Several boxes hide a conglomeration of papers that tell interesting tales about ACA. Let me
spin a few.
ACA grew from a seed of an idea that Bill Hummelbaugh and Ramon Froman germinated
one day. They posited that gathering the students of several teachers and some scattered
small art groups into one organization would give a boost to art in Dallas. Ray was a well-known,
fine teacher and artist. Inez, Bill's wife, the artist in the family, supported the idea.
Other teachers greeted the plan with enthusiasm. So the artists gathered and ACA became
a reality. The first big festivity was an outdoor art show in downtown Dallas. Members
filled booths with their paintings, all for sale of course; a high school band played; and
painting demonstrations were given all day long. I can't give you the exact dates, location,
or duration of the show, but one founding member of ACA told me that it was a smashing
success. The show was repeated for two more years.

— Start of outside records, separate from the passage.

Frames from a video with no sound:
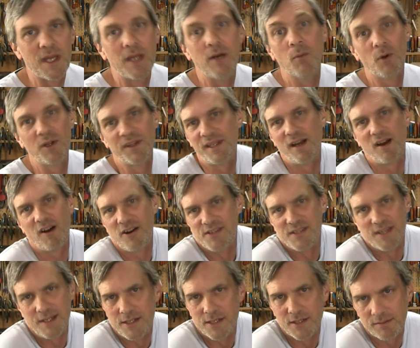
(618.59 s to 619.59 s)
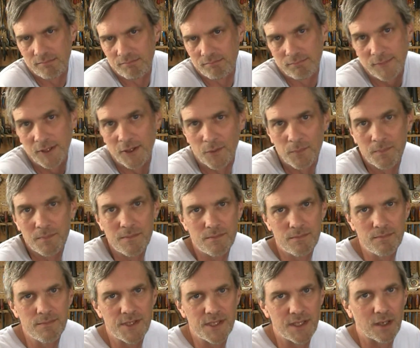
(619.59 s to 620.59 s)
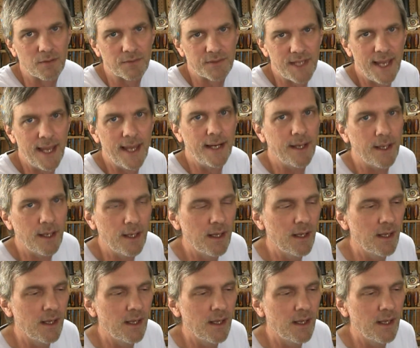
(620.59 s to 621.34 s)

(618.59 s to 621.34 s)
And what they are is they just, you know, sell Ted.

What could top the takeover of downtown? A traveling show! In 1957 the members
packed the paintings from their local show in a pickup and trekked across Texas and New
Mexico. After a show at the Suttles Gallery in Dallas the tour began in December, '57 and
returned in May, '58. They opened in Albuquerque and moved to Santa Fe, Carlsbad, and
Hobbs, N.M. before crossing back over into Texas to show in El Paso, Laredo, Harlingen,
Port Arthur, and Tyler. The total viewer count was 4,117 folk who saw the work of 29 ACA
members. The following year the tour added galleries and museums in Colorado and
Louisiana to their travel. Wasn't that "tall pickings" for this fledgling art organization?

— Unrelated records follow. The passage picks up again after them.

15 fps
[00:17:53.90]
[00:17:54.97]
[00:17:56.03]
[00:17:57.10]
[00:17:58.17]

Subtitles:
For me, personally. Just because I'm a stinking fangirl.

Those pioneers, especially the teachers, longed for input from exceptional teachers. They
were thinking of artists such as Edgar Whitney, Helen Van Wyck, Milford Zornes, and
others of similar ability. Ray - no one called him Ramon - knew an artist from the east who
was intrigued with the idea of exploring Texas. So, William Henry Earle conducted ACA's
first workshop. For two weeks he taught oil painting to a class in a condo building under
construction on Turtle Creek Boulevard. It was a beginning for ACA and it introduced Bill
to a state that he nearly adopted. He loved to work in the Southwest. He complimented
Texas artists when he wrote his book, "Art, Music, Education". Among other kudos for
his Texas students, he said, "Here are people with their eyes wide open - folks who want to
learn all, and they can work hard for it." Bill returned to Dallas and other Texas towns over
and over through the years. In 1990, he gave his last ACA workshop after teaching
completely filled one or two week workshops each year for more than thirty years. William
Earle was one. ACA's long workshop list is crammed with names of superb teachers.

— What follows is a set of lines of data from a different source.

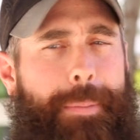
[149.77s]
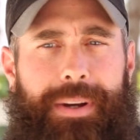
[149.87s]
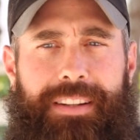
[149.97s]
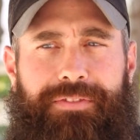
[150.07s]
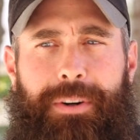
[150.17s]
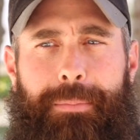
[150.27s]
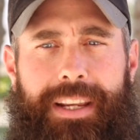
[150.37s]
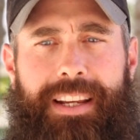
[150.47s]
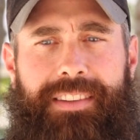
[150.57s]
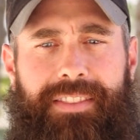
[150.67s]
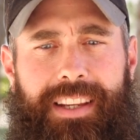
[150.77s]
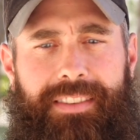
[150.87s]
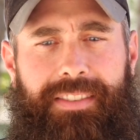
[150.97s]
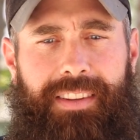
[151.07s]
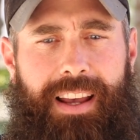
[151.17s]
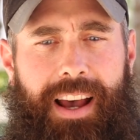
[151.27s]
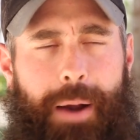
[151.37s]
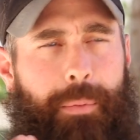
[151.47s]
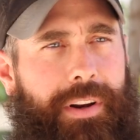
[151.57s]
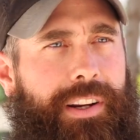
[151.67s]
But for me, it's
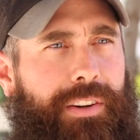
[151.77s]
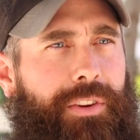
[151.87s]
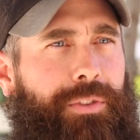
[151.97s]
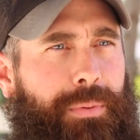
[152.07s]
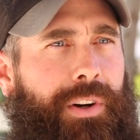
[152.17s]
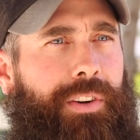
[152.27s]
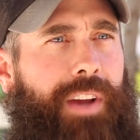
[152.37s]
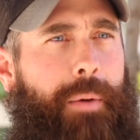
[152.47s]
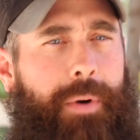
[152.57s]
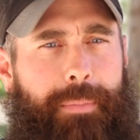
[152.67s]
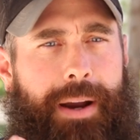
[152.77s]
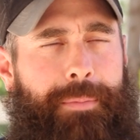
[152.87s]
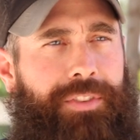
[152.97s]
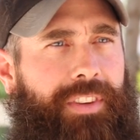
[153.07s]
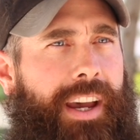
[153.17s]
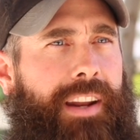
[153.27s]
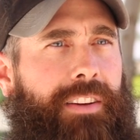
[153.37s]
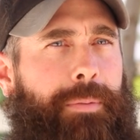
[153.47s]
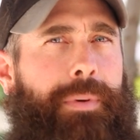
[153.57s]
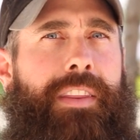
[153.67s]
I want to hear those words. I want my Messiah
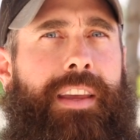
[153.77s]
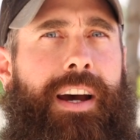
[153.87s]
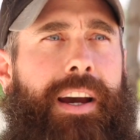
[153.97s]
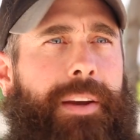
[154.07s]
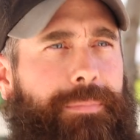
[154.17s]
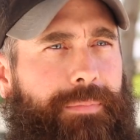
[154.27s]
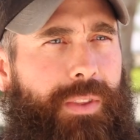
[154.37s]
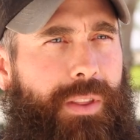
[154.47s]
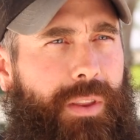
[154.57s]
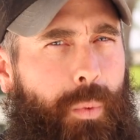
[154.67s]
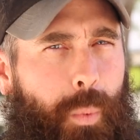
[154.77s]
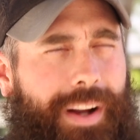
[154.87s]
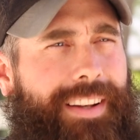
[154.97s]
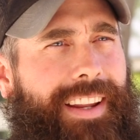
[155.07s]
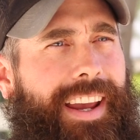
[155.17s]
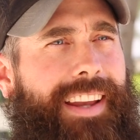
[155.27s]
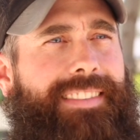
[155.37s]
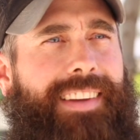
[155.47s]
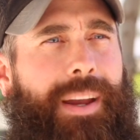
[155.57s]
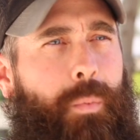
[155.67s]
to look me in the eye one day
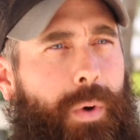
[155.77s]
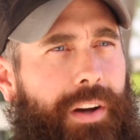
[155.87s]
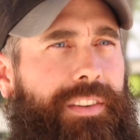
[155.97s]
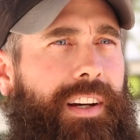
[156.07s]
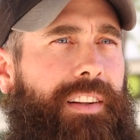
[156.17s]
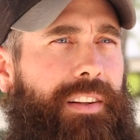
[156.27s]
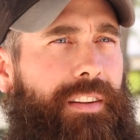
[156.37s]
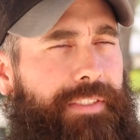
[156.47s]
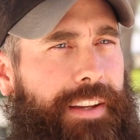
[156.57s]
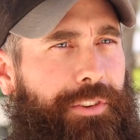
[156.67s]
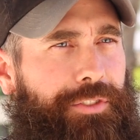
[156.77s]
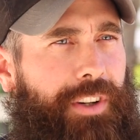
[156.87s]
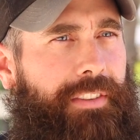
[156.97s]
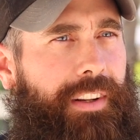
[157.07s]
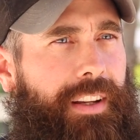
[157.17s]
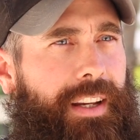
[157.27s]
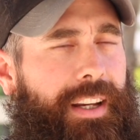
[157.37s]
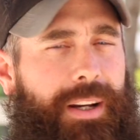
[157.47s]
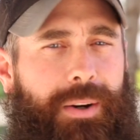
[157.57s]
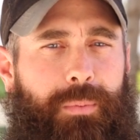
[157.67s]
and say, well done, good and faithful servant.
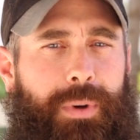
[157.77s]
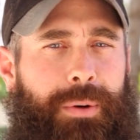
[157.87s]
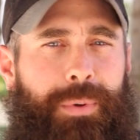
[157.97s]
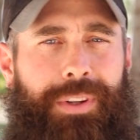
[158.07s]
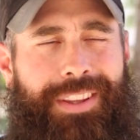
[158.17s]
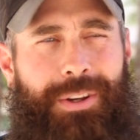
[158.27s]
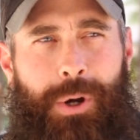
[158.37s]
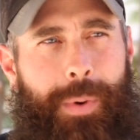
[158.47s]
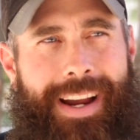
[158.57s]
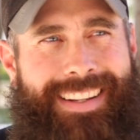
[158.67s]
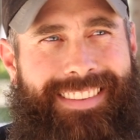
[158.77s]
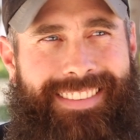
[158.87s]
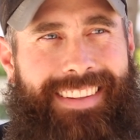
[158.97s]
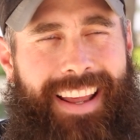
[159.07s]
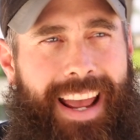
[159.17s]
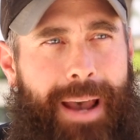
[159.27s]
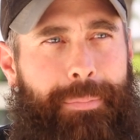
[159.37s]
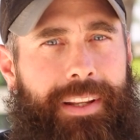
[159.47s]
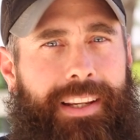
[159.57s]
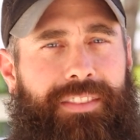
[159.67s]
Well, really the only way I can see that
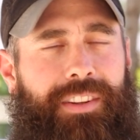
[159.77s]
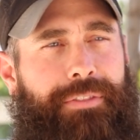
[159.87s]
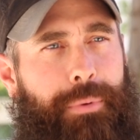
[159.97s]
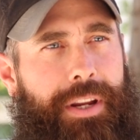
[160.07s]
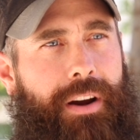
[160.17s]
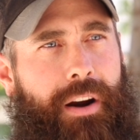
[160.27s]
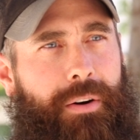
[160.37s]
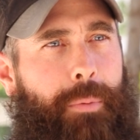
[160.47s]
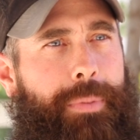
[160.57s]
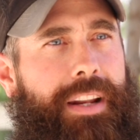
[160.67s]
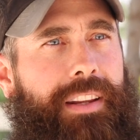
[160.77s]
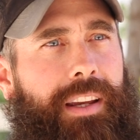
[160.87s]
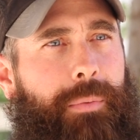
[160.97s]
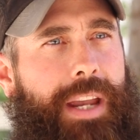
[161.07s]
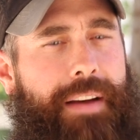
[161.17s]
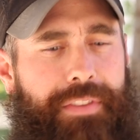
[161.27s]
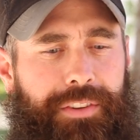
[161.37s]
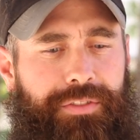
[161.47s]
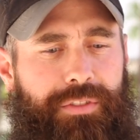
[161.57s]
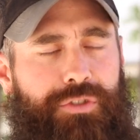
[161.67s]
happening is if we are obedient. We have
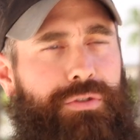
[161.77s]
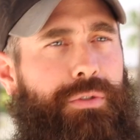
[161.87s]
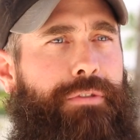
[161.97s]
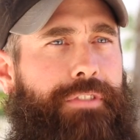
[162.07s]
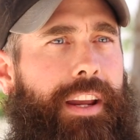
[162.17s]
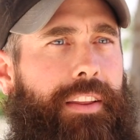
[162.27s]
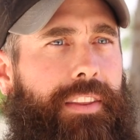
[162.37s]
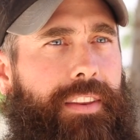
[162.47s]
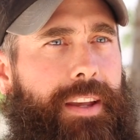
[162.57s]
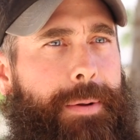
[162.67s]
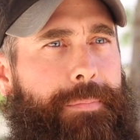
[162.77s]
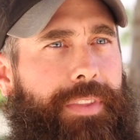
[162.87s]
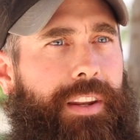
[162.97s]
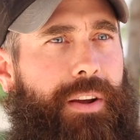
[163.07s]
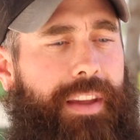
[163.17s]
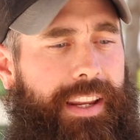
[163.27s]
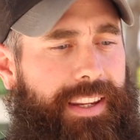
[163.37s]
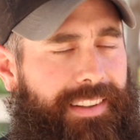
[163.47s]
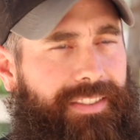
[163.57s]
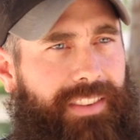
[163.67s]
this true faith. That
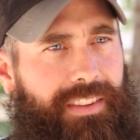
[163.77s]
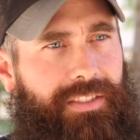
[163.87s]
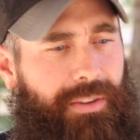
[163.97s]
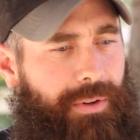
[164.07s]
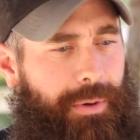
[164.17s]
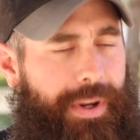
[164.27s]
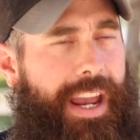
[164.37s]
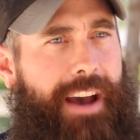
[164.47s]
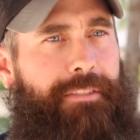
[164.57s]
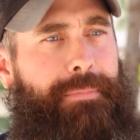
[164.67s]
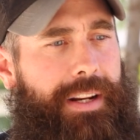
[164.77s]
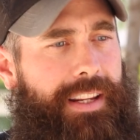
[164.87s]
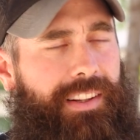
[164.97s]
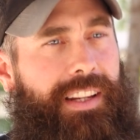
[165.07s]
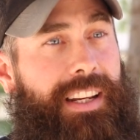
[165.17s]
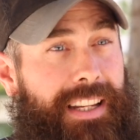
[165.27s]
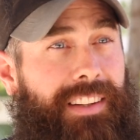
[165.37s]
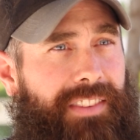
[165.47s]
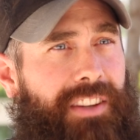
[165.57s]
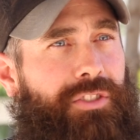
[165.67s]
he extends to, we have, but he
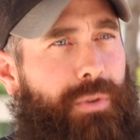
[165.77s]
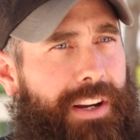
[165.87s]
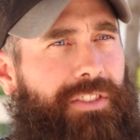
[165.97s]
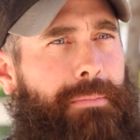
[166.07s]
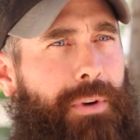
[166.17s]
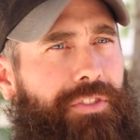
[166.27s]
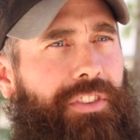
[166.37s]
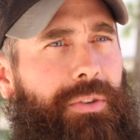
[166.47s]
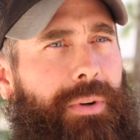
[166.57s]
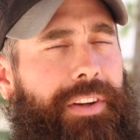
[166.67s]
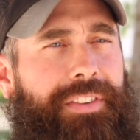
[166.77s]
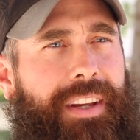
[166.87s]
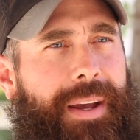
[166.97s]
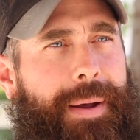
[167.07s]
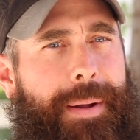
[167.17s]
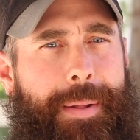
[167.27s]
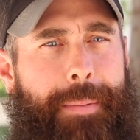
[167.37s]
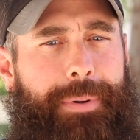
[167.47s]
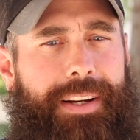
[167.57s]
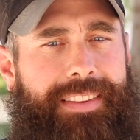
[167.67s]
extends grace and mercy to us.
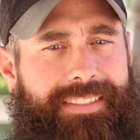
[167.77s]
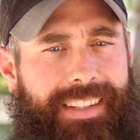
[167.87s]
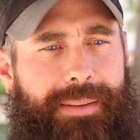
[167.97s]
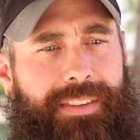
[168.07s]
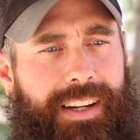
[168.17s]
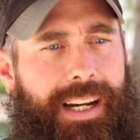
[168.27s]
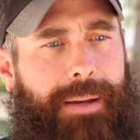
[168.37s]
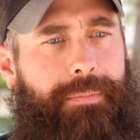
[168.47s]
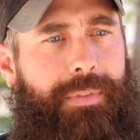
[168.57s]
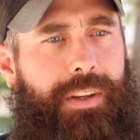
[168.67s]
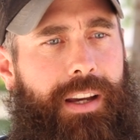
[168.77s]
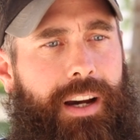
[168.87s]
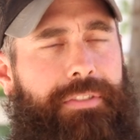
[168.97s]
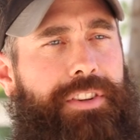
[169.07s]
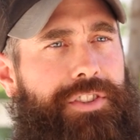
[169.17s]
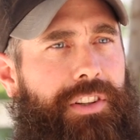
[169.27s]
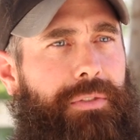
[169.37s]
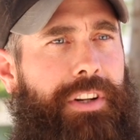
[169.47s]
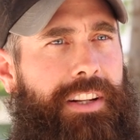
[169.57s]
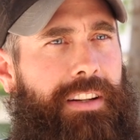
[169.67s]
But at the same time, of his
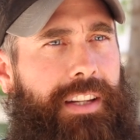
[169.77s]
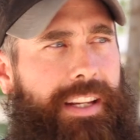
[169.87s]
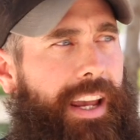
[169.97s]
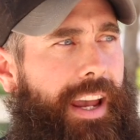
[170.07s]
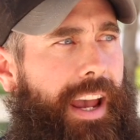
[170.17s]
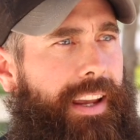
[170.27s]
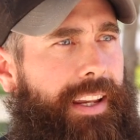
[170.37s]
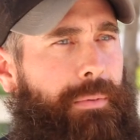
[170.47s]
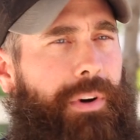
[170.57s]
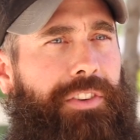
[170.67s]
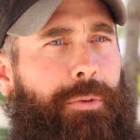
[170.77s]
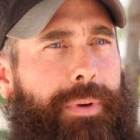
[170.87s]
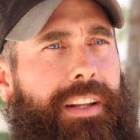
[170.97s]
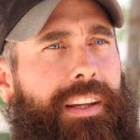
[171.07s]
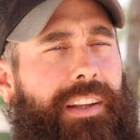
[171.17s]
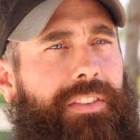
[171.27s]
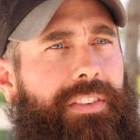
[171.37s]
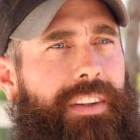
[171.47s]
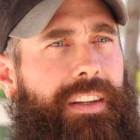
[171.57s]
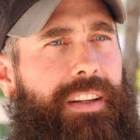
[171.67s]
children, he wants obedience.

There were many other factors of course, but those outstanding workshops gave impetus
for ACA's growth to a mature and influential organization in the Dallas art community.
Thus read scraps from the historical boxes of ACA stuff! If someone could point a finger to
the exact moment of our beginning, we could raise high our glasses and shout a toast of
"Happy 50th, 51st, or whatever". The best alternative is to give thanks for those two men
who wove their ideas into an infant organization that they chose to name ACA.